Pressure is mounting to cool the housing market after a fresh string of reports pointed to property prices continuing to surge.

House prices have leapt 8.5% over the year to April and now stand at an average of £177,648 as demand from home buyers "remains strong", Halifax reported.

Meanwhile, the Royal Institution of Chartered Surveyors (Rics) said that house sales have lifted to their strongest levels in six years and it expects prices to push up higher as the market "continues to be marred by weak supply and high demand".

The Bank of England base rate was kept at its historic 0.5% low today, an announce ment which was widely expected as policymakers have said they would rather utilise other tools to curb any property bubble before acting on rates, which would only be deployed as a "last line of defence".

Speculation has been mounting over whether further action will be taken to dampen house price growth amid concerns about the possibility of strong rises in values leading to a crash.

Matthew Pointon, a property economist at Capital Economics, said: "W ith market conditions still tight, and the economy set to grow strongly this year, further house price gains are likely.

"So it would seem prudent for the Bank to take action sooner rather than later. A recommendation to cut the Help to Buy mortgage guarantee would be a good start."

Last week, the Bank's deputy governor, Sir Jon Cunliffe, warned that property market activity could pose the biggest danger to the country's financial stability.

The Bank has already tried to put the brakes on by withdrawing the Funding for Lending scheme, which widened access to mortgages last year by giving lenders access to cheap finance. It has been redirected purely to business loans.

Another measure has seen a new power created to be able to vary the affordability criteria that borrowers must meet, to ensure that they can afford to service mortgages if interest rates rise.

The Council of Mortgage Lenders (CML) also reported today that repossessions edged up slightly in the first quarter of this year compared with the last three months of 2013.

Some 6,400 repossessions took place in the first quarter of 2014, a 4.9% increase compared with the fourth quarter of 2013, which had seen the lowest quarterly total since records began in 2008.

Despite the recent increase, home repossessions are still 20% lower than they were this time a year ago.

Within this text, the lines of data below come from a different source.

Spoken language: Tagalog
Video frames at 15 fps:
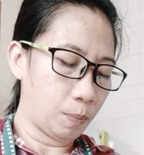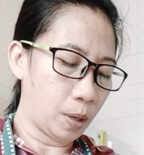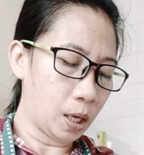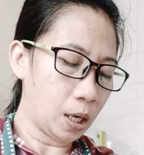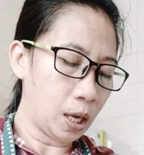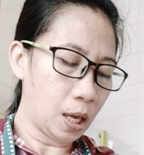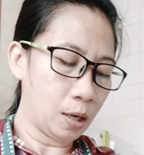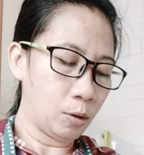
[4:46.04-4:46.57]

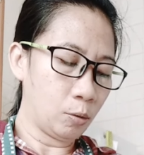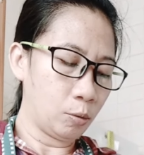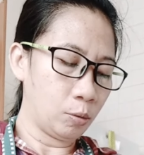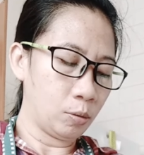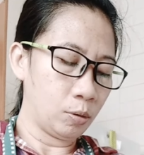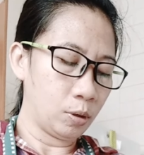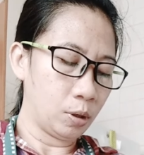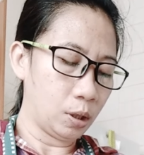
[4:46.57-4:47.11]
Para ano,
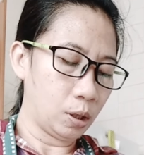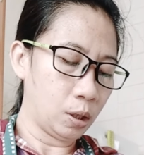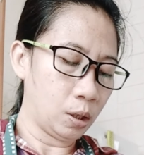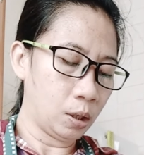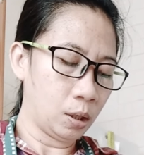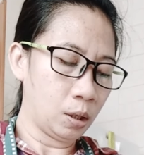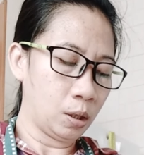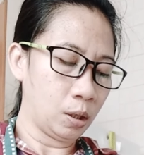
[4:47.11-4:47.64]

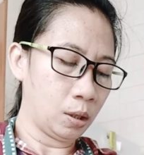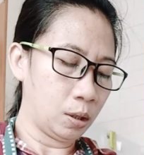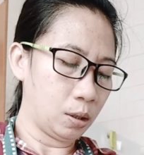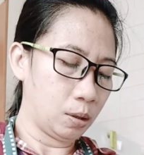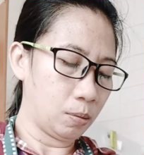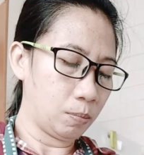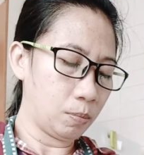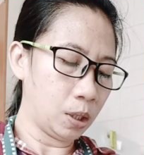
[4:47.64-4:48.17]
uh,
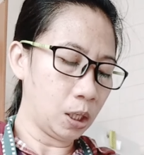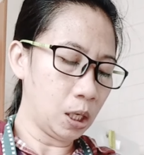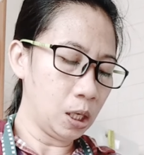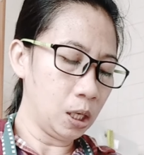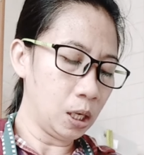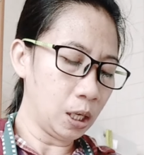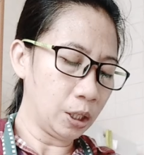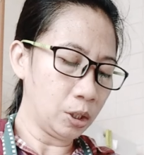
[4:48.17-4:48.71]

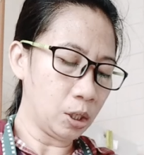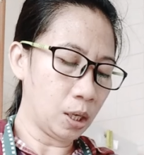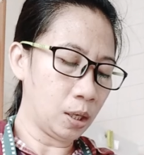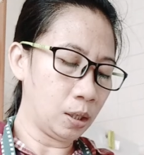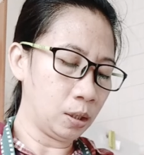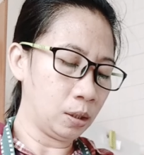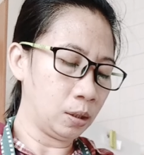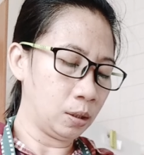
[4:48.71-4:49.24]
madali lang
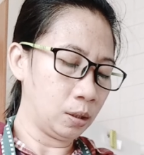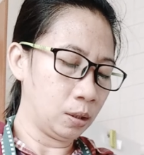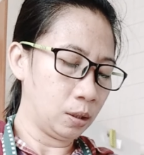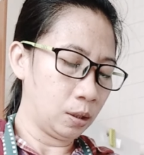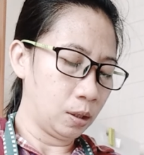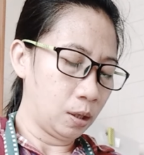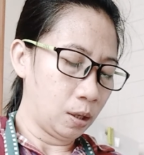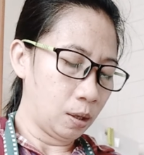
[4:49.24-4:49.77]
siyang
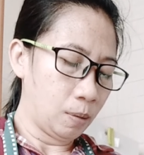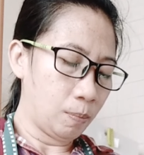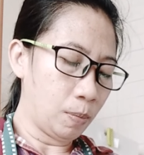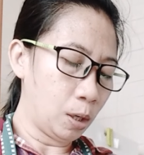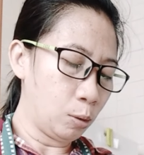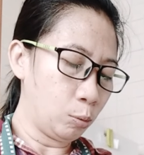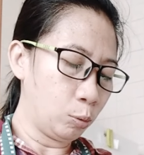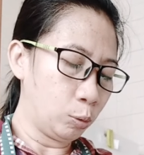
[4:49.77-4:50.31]

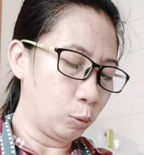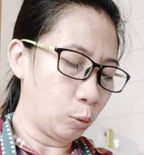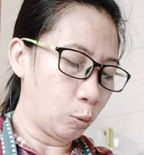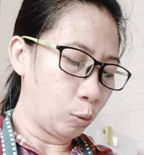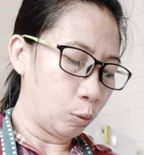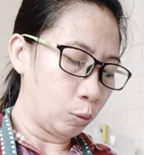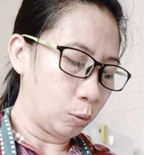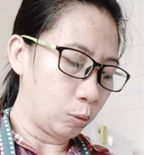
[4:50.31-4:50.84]

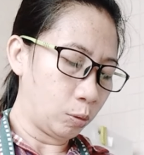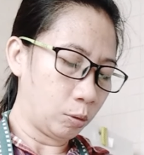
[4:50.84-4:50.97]
maluto.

The CML said that low interest rates, an improving jobs market and lenders' fair treatment of borrowers to make sure that repossession is "absolutely the last resort" are behind the general downward trend in repossession numbers seen in recent years.

Stephen Noakes, mortgages director at Halifax, said: "With supply of properties being slow to respond to market conditions, stronger demand in the past year has resulted in upward pressure on house prices."

According to the housing market report from Rics, some surveyors reported that a lack of choice in the housing market was prompting people to "panic-buy", while others were seeing more than 10 potential buyers for every property coming up for sale.

Government mortgage support schemes such as Help to Buy are said to have unleashed a stream of pent-up demand on the housing market, while in London wealthy overseas investors have been snapping up properties.

Rics said there are some tentative signs that the pace of strong house price growth seen in London could cool in the second half of the year.

In London, the balance of surveyors who expect prices to rise rather than fall over the next three months has fallen back, from 61% in March to 49% last month.

A mortgage lending crackdown came into force last month, resulting in home buyers and people looking to re-mortgage being probed in more detail about their spending habits to make sure they can afford their loan.

The Bank rate has been at the historic low of 0.5% for more than five years to nurse the economy back to health, with a recent period of falling inflation easing pressure on its Monetary Policy Committee (MPC) to act.

With the recovery gathering pace, policymakers have made clear they want to see more of the "spare capacity" in the economy taken up before any hike, leading to expectations of a first rise next spring.

But signs of accelerating growth, including UK survey data earlier this week, have added to speculation that they might have to go up this year to cool inflationary pressures likely to lie ahead.

The Bank will update its forecasts for gross domestic product (GDP) growth and inflation at its quarterly inflation report next week.

The Organisation for Economic Co-operation and Development (OECD) has hiked its UK growth forecast to 3.2%, although it also sounded a warning that action may be needed to cool the housing market.

The international body called for action to restrain demand to contain levels of household debt.